The Nazarbayev administration has long championed technology transfer, so government officials are sure to welcome the training Diaverum will be providing its Kazakh staff – the same training it provides in all the countries where it operates.
Mans said Diaverum plans periodic meetings with health officials to discuss its care philosophy, technology and techniques. “We look forward to working closely with Kazakh officials to contribute to the further improvement of health care in the country,” he said.
A key factor in Diaverum’s decision to expand to Kazakhstan was the government’s commitment to improving health care, Mans said.
Kazakhstan has spent hundreds of millions of dollars in recent years to renovate and build treatment facilities, to buy state-of-the-art equipment and to train medical staff at home and abroad. It has also begun making medical equipment and pharmaceuticals to reduce costs and create jobs.
Another important consideration in Diaverum’s acquisition decision was Kazakhstan’s health-care reimbursement system. Private companies like Diaverum need to know how much the government will reimburse them for patient care. Kazakhstan’s reimbursement system is very transparent, Mans said.
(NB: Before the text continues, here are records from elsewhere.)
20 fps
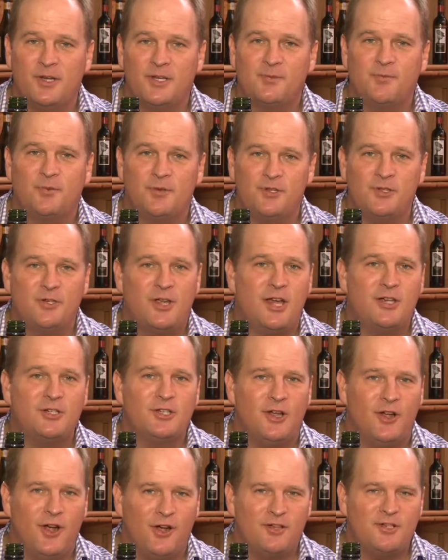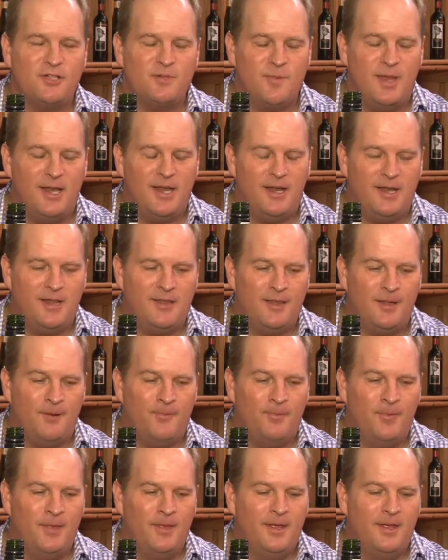it's because you actually can't smell anything.
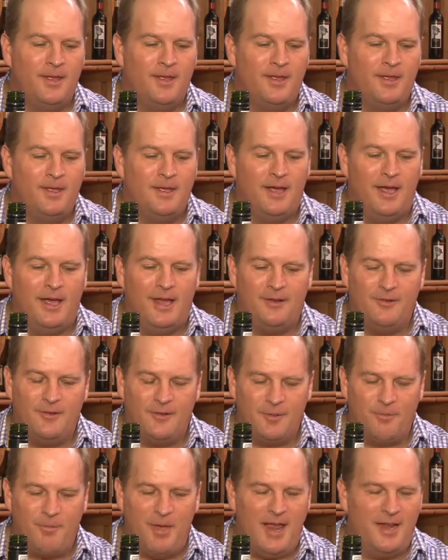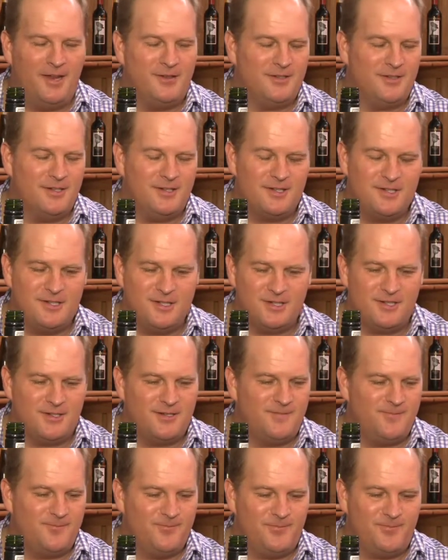And the palate is just
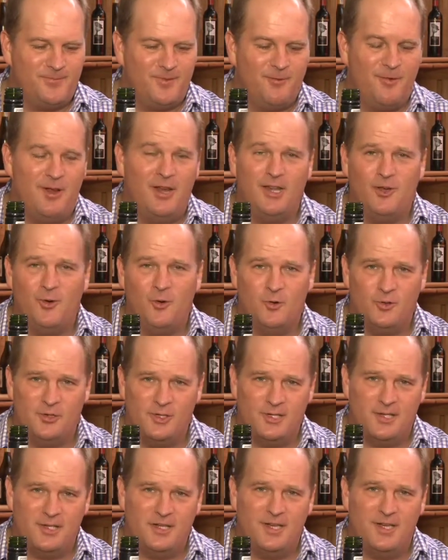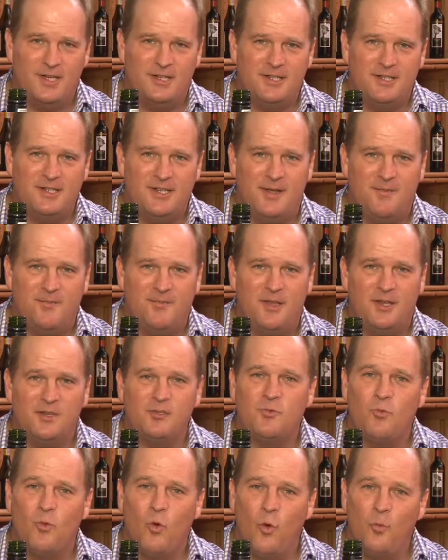really gorgeous. It's
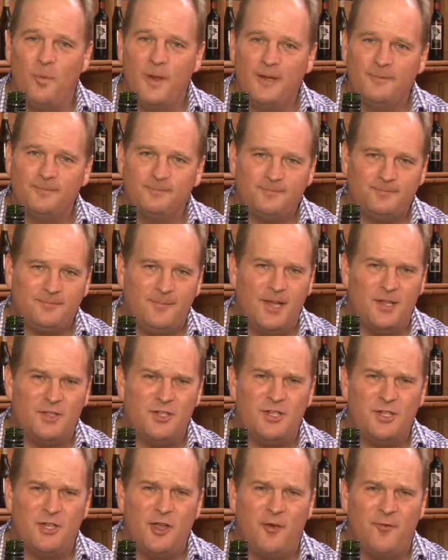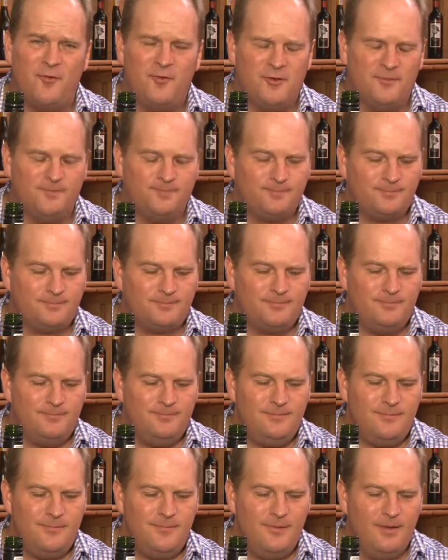warming, it's soft,
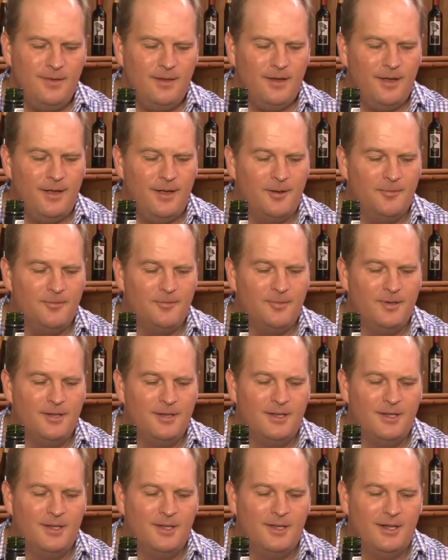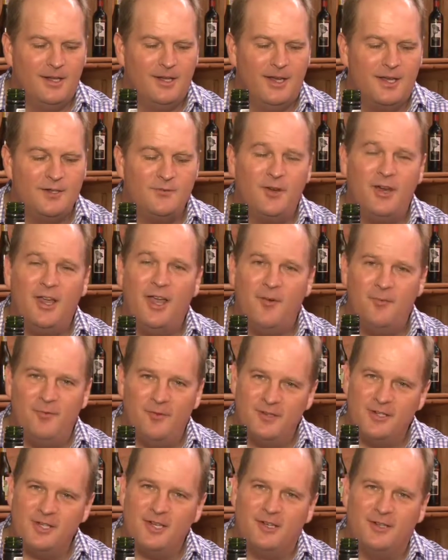it's very
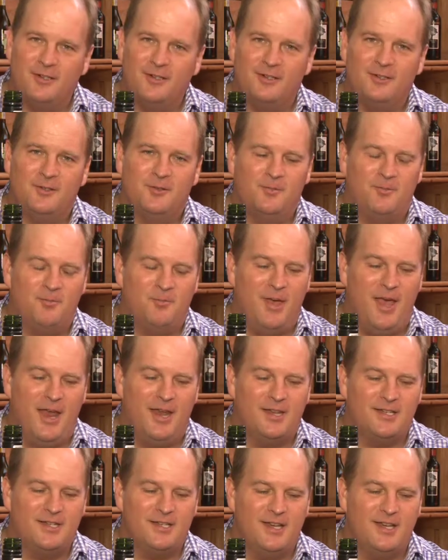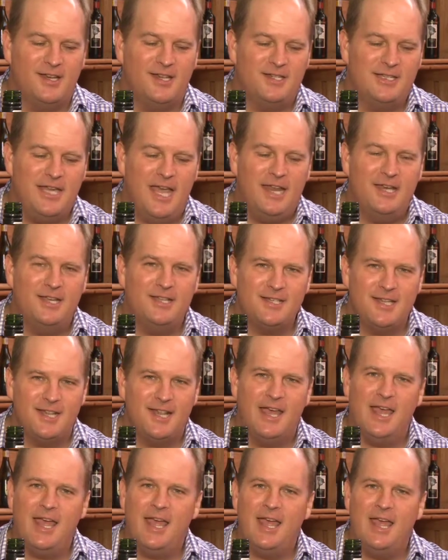comforting palate, and the tannins are
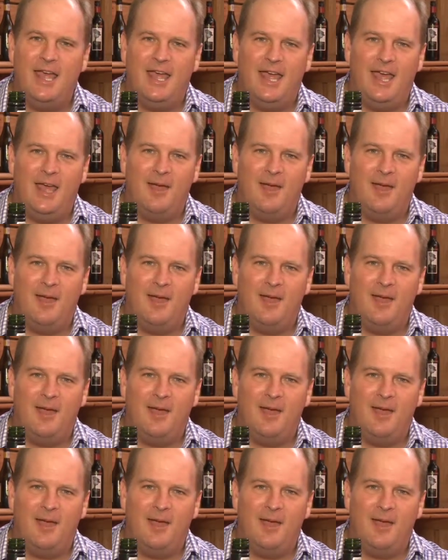there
Diaverum’s integrated approach to kidney treatment and its focus on prevention will help Kazakhstan’s government save health-care money, he said.
Nefros Asia started as company that sold dialysis machines and other kidney-treatment equipment in Kazakhstan.
It added kidney-care clinics to complement its equipment business, Mans said.
The equipment Diaverum inherited in the Nefros Asia acquisition is first-rate, Mans said, so wholesale replacement of equipment will be unnecessary. Diaverum upgrades equipment as needed, he said. “When we identify a piece of equipment that needs replaced, we do it quickly,” he noted.
Although the equipment in its new Kazakhstan operation is excellent, Mans said, Diaverum plans to overhaul the interiors of many of the clinics. The objective will be to give patients and staff a “warmer and friendlier atmosphere – something we think is important.A doctor and nurse check the readings on a dialysis machine at the kidney clinic that the Swedish company Diaverum acquired in Kostanai. Photo courtesy of Diaverum.
Mans said Diaverum’s Kazakhstan operation will not include equipment manufacturing or sales. “We are experts in operating kidney clinics, and we’ll stick with that,” he said.
Diaverum plans to add clinics to its Kazakhstan network over time, Mans said. “There is a big opportunity for us to grow here,” he said. “And the beneficiaries of an expanding operation that offers international standards of medical care will be the people of Kazakhstan.”
Diaverum started as a spin-off of the Gambro company in the southern Swedish city of Lund in 2007.
Gambro produced kidney equipment and disposable materials, and operated kidney-care clinics. Deciding it would make better sense to split the operations into two companies, Gambro kept the equipment business but spun off the clinic operation.
In its eight years of existence, Diaverum has doubled the 150 clinics it started with. It decided to relocate some of its headquarters functions to Munich to capitalize on Germany’s international economic and trade prowess.